1

I am trying to write a regular expression to search for anything but digits or the * or - characters, with one caveat. Where I'm hitting a wall is that I need to be able to allow three or less digits to be found but not four or more, though even one * or - shouldn't be found.

This is what I have so far (for three matches):

.*?([^0-9\*-]+).*?([^0-9\*-]+).*?([^0-9\*-]+).*?

I have no idea where to insert {4,} for the digits (I've tried and it doesn't seem to work anywhere) or how to change it to do as I want.

For instance, in "Jack has* 777 1883874 -sheep-" I'd like it to return "Jack has 777 sheep". Or in "2343klj-3***.net" I'd like it to return "klj 3 .net"

Wiktor Stribiżew
  • 607,720
  • 39
  • 448
  • 563
logan7
  • 37
  • 5
  • What programming language are you using? – Gurmanjot Singh Feb 19 '18 at 10:54
  • 2
    This is not clear. Try `[-*]+|\d{4,}` in a regex replacement method. – Wiktor Stribiżew Feb 19 '18 at 10:58
  • @Gurman I'm using ICU or PCRE. – logan7 Feb 19 '18 at 11:03
  • @WiktorStribiżew I'm new to this, just started this month, not sure what a replacement method is but I'll look into it. The one you gave me as is is returning the - and * too which I don't want. – logan7 Feb 19 '18 at 11:09
  • 1
    That is because you are *matching*, and it is not possible to match discontinuous texts within one matching operation. Remove matches found. What is the *programming language*? – Wiktor Stribiżew Feb 19 '18 at 11:13
  • I'm using Keyboard Maestro which uses ICU regular expressions. I can't find what programming language KM uses in particular. – logan7 Feb 19 '18 at 11:18
  • @WiktorStribiżew I got your suggestion to work, thanks. One problem, if I replace with a space then it replaces sometimes with multiple spaces in a row; I only want one space between each remaining word group. – logan7 Feb 19 '18 at 11:26
  • So, do you mean [`(?:[-*]|\d{4,})+`](https://regex101.com/r/rssGpZ/1) works as expected? – Wiktor Stribiżew Feb 19 '18 at 11:27
  • Here is what I just came up with off your first one and it seems to work: (-|\*|(\d{4,}))+ – logan7 Feb 19 '18 at 11:31
  • So, [`[-*]|\d{4,}`](https://regex101.com/r/rssGpZ/2) is working for you? – Wiktor Stribiżew Feb 19 '18 at 11:33
  • I'm not understanding what you're saying. The difference seems to be that one leaves too many spaces and the other doesn't. – logan7 Feb 19 '18 at 11:35
  • @WiktorStribiżew Just checked your two options through their links.
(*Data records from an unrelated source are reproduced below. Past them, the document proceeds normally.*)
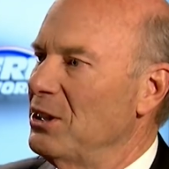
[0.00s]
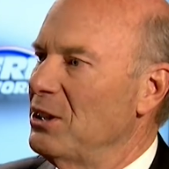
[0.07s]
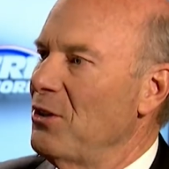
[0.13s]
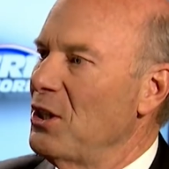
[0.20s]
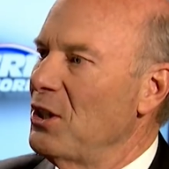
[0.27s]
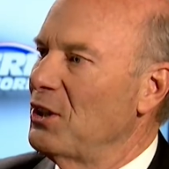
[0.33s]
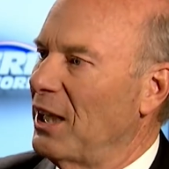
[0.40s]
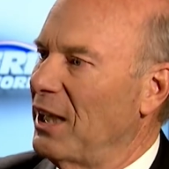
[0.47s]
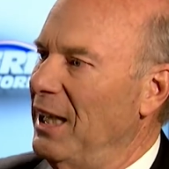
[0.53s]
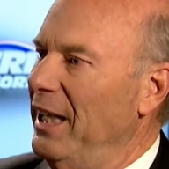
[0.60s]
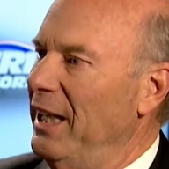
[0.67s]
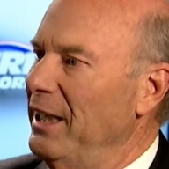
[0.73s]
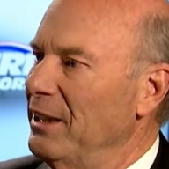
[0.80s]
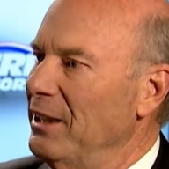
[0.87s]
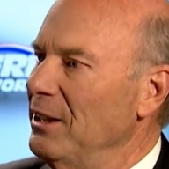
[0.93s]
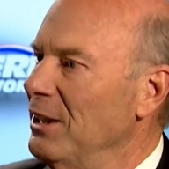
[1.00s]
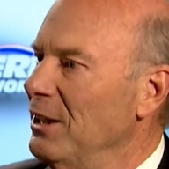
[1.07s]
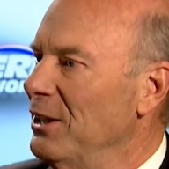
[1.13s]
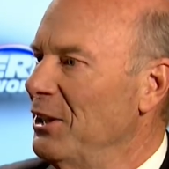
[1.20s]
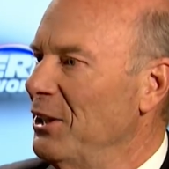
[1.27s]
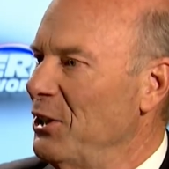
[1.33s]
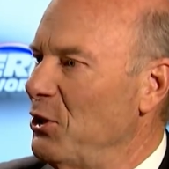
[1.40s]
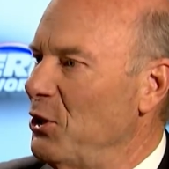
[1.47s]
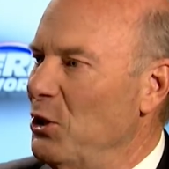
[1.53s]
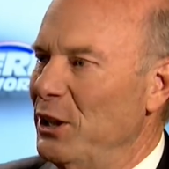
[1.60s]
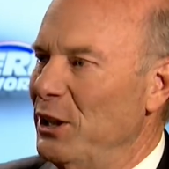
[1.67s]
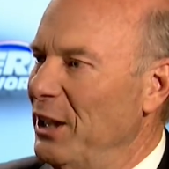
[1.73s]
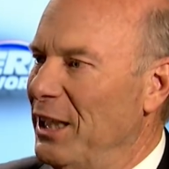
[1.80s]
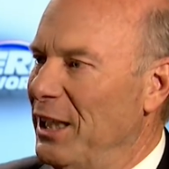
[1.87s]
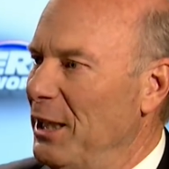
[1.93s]
so that the king
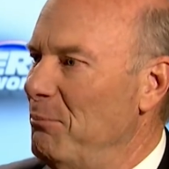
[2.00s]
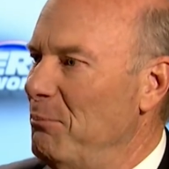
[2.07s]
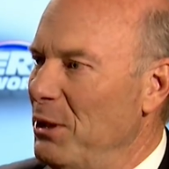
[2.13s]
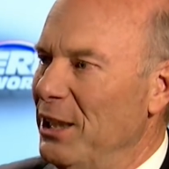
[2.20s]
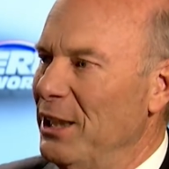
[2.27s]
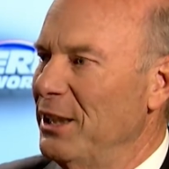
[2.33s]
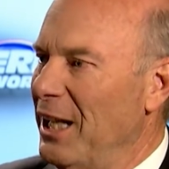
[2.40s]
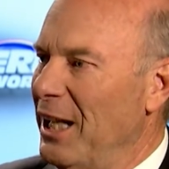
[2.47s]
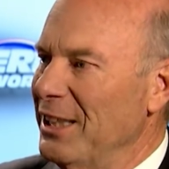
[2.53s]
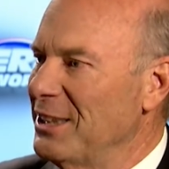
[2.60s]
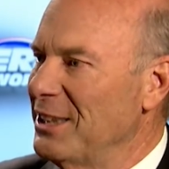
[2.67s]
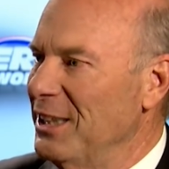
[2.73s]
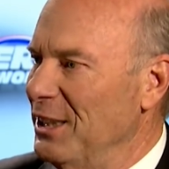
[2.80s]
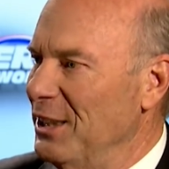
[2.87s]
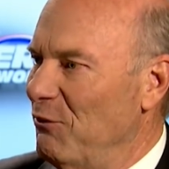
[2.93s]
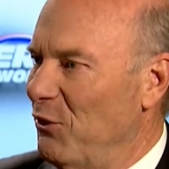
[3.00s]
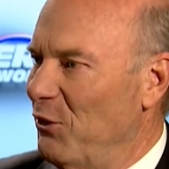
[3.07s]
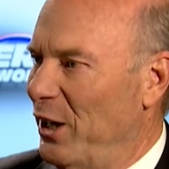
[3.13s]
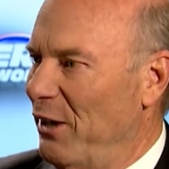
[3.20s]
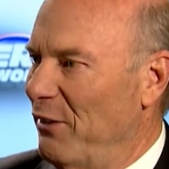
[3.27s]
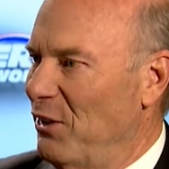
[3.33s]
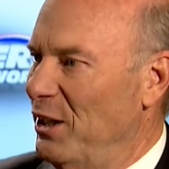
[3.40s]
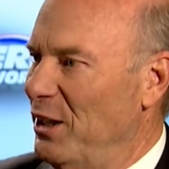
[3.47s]
couldn't keep you in custody forever.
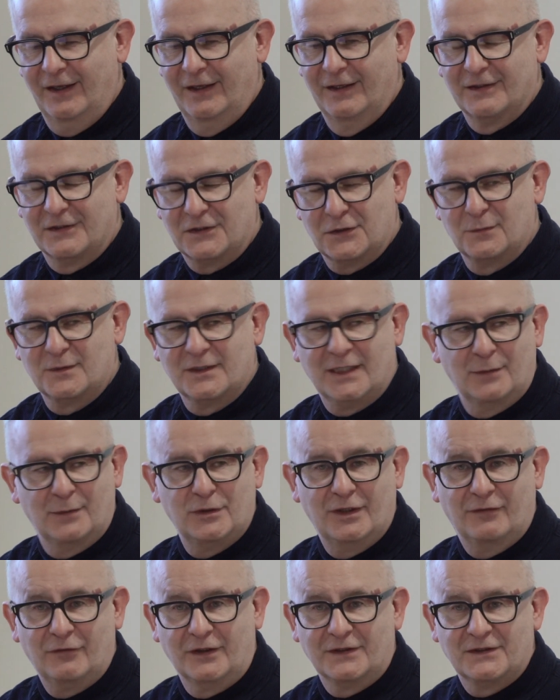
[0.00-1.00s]
that sometimes you
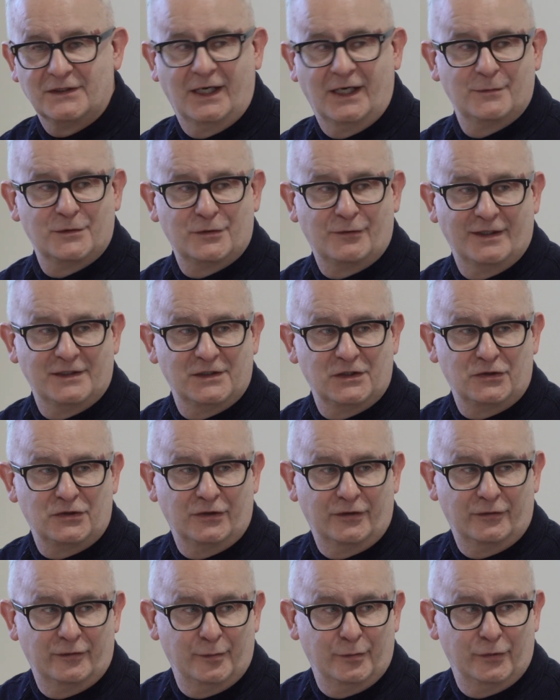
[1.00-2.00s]
haven't got time to write a
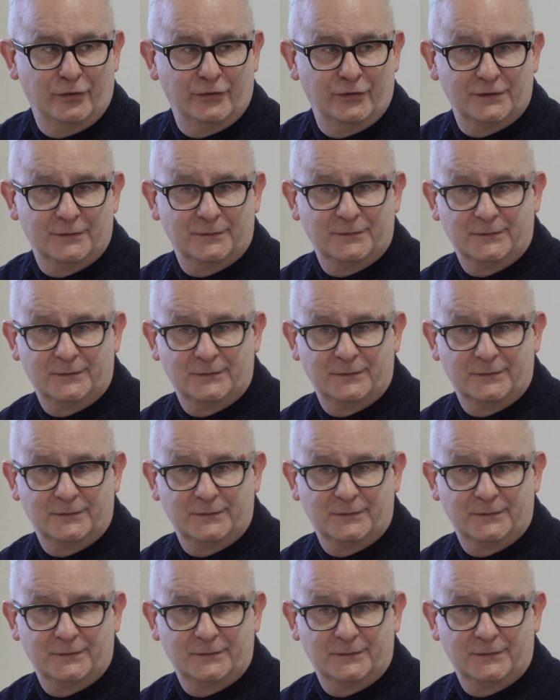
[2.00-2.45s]
short report.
The first leaves either too many or too little spaces as what I want is exactly one space between the word groups left. I'm thinking I'll have to add spaces to the group to replace then replace each with found grouping with a space. Maybe: `([-*\s]|\d{4,})+` and replace with space? – logan7 Feb 19 '18 at 11:41
  • 1
    You should explain what spaces you want to keep, I cannot help you here, because only you know the requirements. As for now, it is not possible to handle all spaces the way you want because your examples are inconsistent. If you use `([-*\h]|\d{4,})+` and replace with space, you will get `klj 3 .net` (with space at the start) – Wiktor Stribiżew Feb 19 '18 at 11:43
  • @WiktorStribiżew That one mostly works, thanks! I'm not sure why the one I wrote with \s didn't work at all while the \h did. Also, I would rather not have the space at the start or end but one space in between each word grouping. – logan7 Feb 19 '18 at 11:53
  • Can't you `trim()` the result after `regex.replace`? Also, try [`(\h)*(?:\h*[-*]|\h*\d{4,})+` to replace with `$1`](https://regex101.com/r/rssGpZ/3). – Wiktor Stribiżew Feb 19 '18 at 11:55
  • Neither of those seemed to work for me. I'm not sure if the trim one is supported in ICU. The second one actually creates more space at first in the example I'm trying (`**duf87867-d777.com**`). I did a quick google search for replacing white spaces at beginning and end and found this: `^\s*(.*)\s*$` Seemed to work. It looks like your last one should do it all in one and I'd prefer that but even though this is two steps at least it's doing what I need. – logan7 Feb 19 '18 at 12:14

2 Answers2

1

You may use the following regex (replacing with a literal space, " "):

(?:[-*\s]|\d{4,})+

See the regex demo. Replace with $1 (to insert one captured horizontal whitespace if any).

Details

  • (?:[-*\s]|\d{4,})+ - a non-capturing group matching one or more consecutive repetitions of
    • [-*\s] - 0+ whitespaces, - or/and *
    • | - or
    • \d{4,} - 4+ digits.

Next, to remove all leading and trailing whitespace you may use

^\s+|\s+$

and replace with an empty string. ^\s+ matches 1+ whitespaces at the start of the string and \s+$ matches 1+ whitespaces at the end of the string.

Wiktor Stribiżew
  • 607,720
  • 39
  • 448
  • 563
  • I'm not sure why but this isn't working exactly as I'm wanting. I see by trying it in the regex demo that `**duf87867*d777.com**` takes off white spaces in front and end but when I'm using it on my computer it's still leaving the white spaces on each end. Also, I'm not sure why the ones that look like website addresses are taking out all white spaces while the one that looks like a sentence is keeping them in between; I need even the ones that look like website addresses to keep the white spaces in between each leftover word grouping. – logan7 Feb 19 '18 at 12:26
  • Upvoted for the sheer amount of effort put into this for no reward. – Chris Lear Feb 19 '18 at 13:01
0

With the help here, this is what works. It may be impossible to do it all in one regex because of the conflict of needing no spaces at the beginning and end but spaces in between each remaining grouping.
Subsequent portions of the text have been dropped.